Old Coulsdon
Old Coulsdon, Croydon
An expanded village situated south-west of Kenley
As its name suggests, this was the original Coulsdon, which added the ‘Old’ when a new settlement grew up around Coulsdon South and Smitham (now Coulsdon Town) stations.
The church of St John the Evangelist was in existence by the twelfth century, and has a 15th-century tower. The manor was held by the Abbey of St Peter, Chertsey, from before the time of its appearance in Domesday Book until the dissolution of the monasteries.
In 1776 Coulsdon cricket club played in the first-ever match to use three stumps. However, despite occasional claims to the contrary, the game was staged at their opponents’ ground in Chertsey, not on Coulsdon’s Bradmore Green.
Thomas Byron acquired the extensive manorial estate in 1782 and the Byron family remained in residence here for 140 years, building Coulsdon Court in the 1850s. To the south, the progressive enclosure of Coulsdon Common led to litigation until its acquisition and preservation by the Corporation of London in the early 1880s.
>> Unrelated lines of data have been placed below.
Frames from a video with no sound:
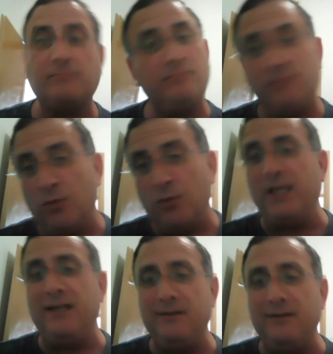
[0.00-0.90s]
We
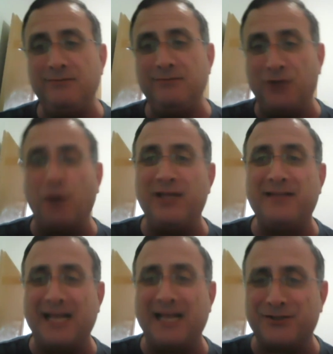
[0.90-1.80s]
don't think that's
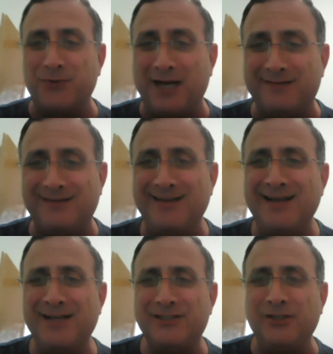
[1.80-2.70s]
the right
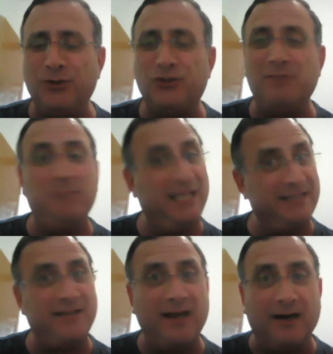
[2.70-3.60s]
solution, but it's
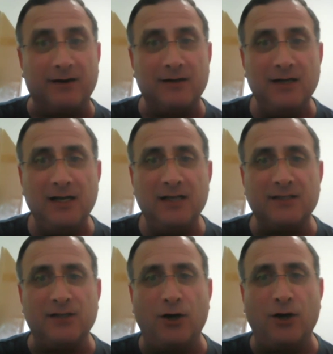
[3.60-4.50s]
there.
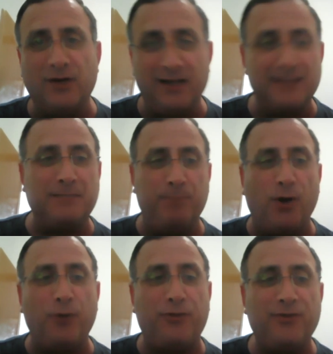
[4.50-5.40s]
So it's both
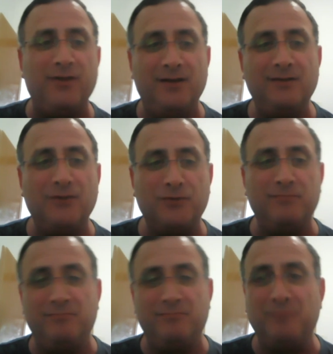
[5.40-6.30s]

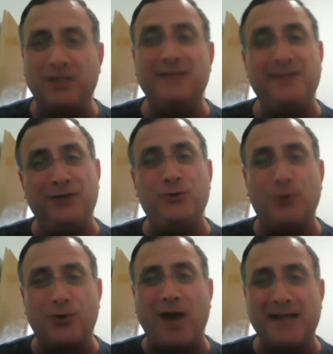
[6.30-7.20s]
continual
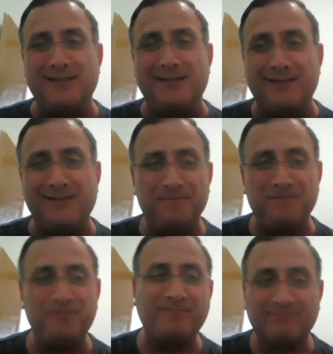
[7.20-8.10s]
crisis
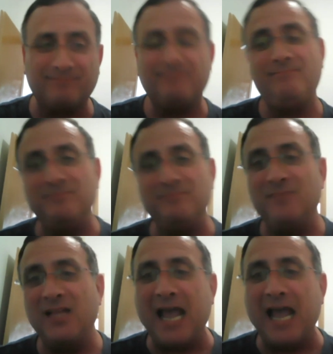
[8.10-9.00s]

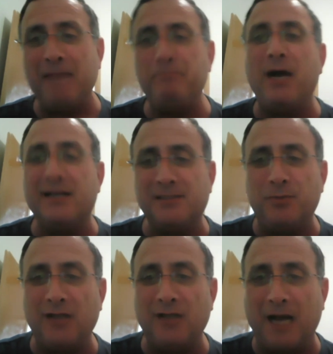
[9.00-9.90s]
and possible
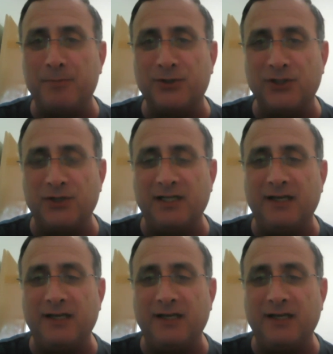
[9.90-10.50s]
opportunity.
Until the First World War the village consisted of a cluster of cottages and farm buildings around the green. Following the death of Edward Byron the Coulsdon Court estate was put up for sale in 1922 and the council bought the house and its parkland for a municipal golf course. In the years leading up to the Second World War, new roads were laid out centring on the village and lined with houses, including the Tudor village, to the south-east. From 1967 Wates laid out the Coulsdon Woods estate on the hillside to the north of the village.
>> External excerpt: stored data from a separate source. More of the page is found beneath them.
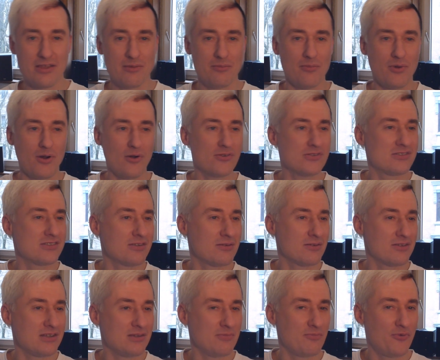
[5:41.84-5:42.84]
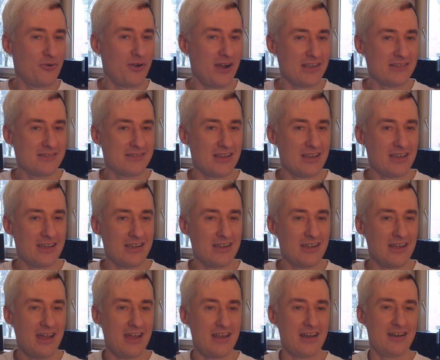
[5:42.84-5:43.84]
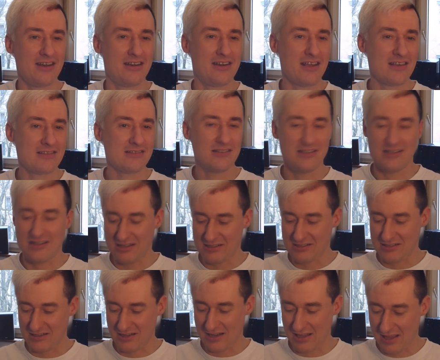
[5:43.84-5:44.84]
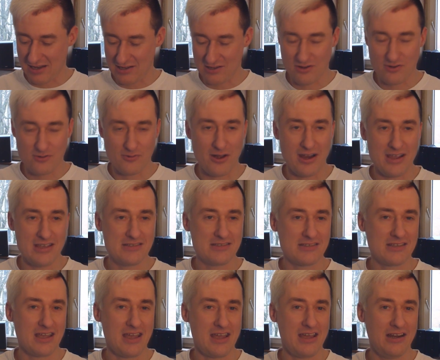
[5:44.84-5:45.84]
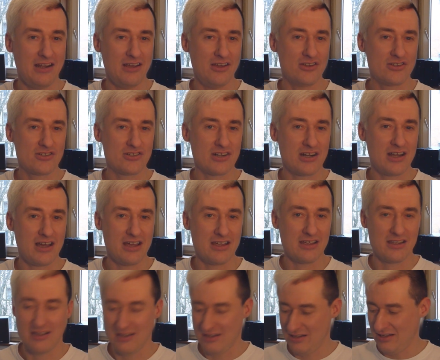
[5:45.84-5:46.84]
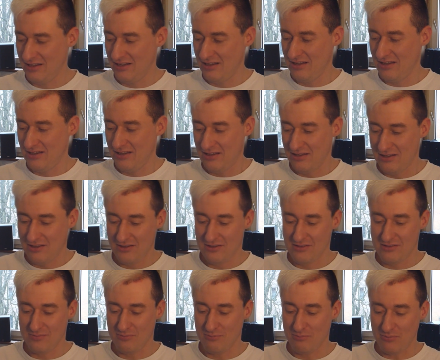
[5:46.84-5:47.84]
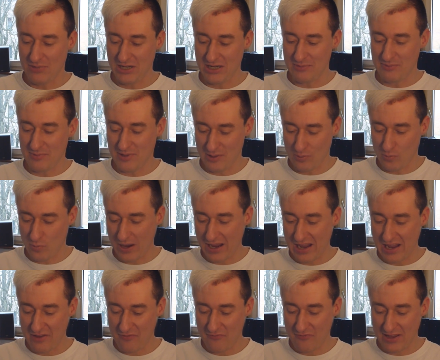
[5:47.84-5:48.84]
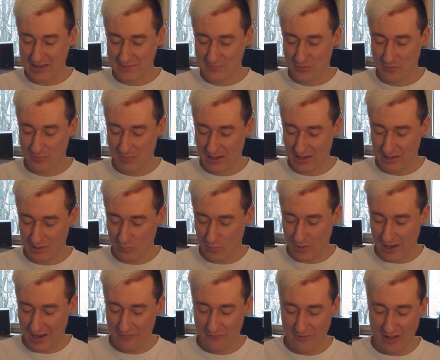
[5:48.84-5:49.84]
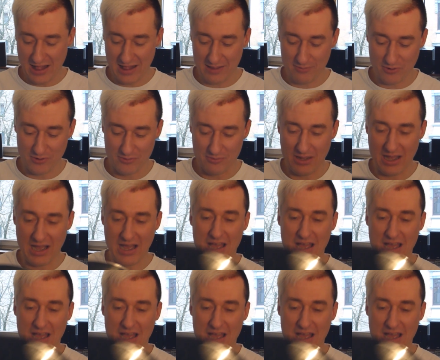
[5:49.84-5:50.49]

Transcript: the most depressing and desolate and grayscale-ish, like, minimal wave, experimental wave album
Since 1968 a conservation area has protected the heart of Old Coulsdon, including Bradmore Green farmhouse and its 17th-century barn. However, on the outskirts, several small cul-de-sacs have filled former large gardens. Coulsdon Court was restored and extended in 1991 as the Coulsdon Manor hotel. Coulsdon College, on Placehouse Lane, was formerly a boys’ school and occupies the site of a medieval colliery.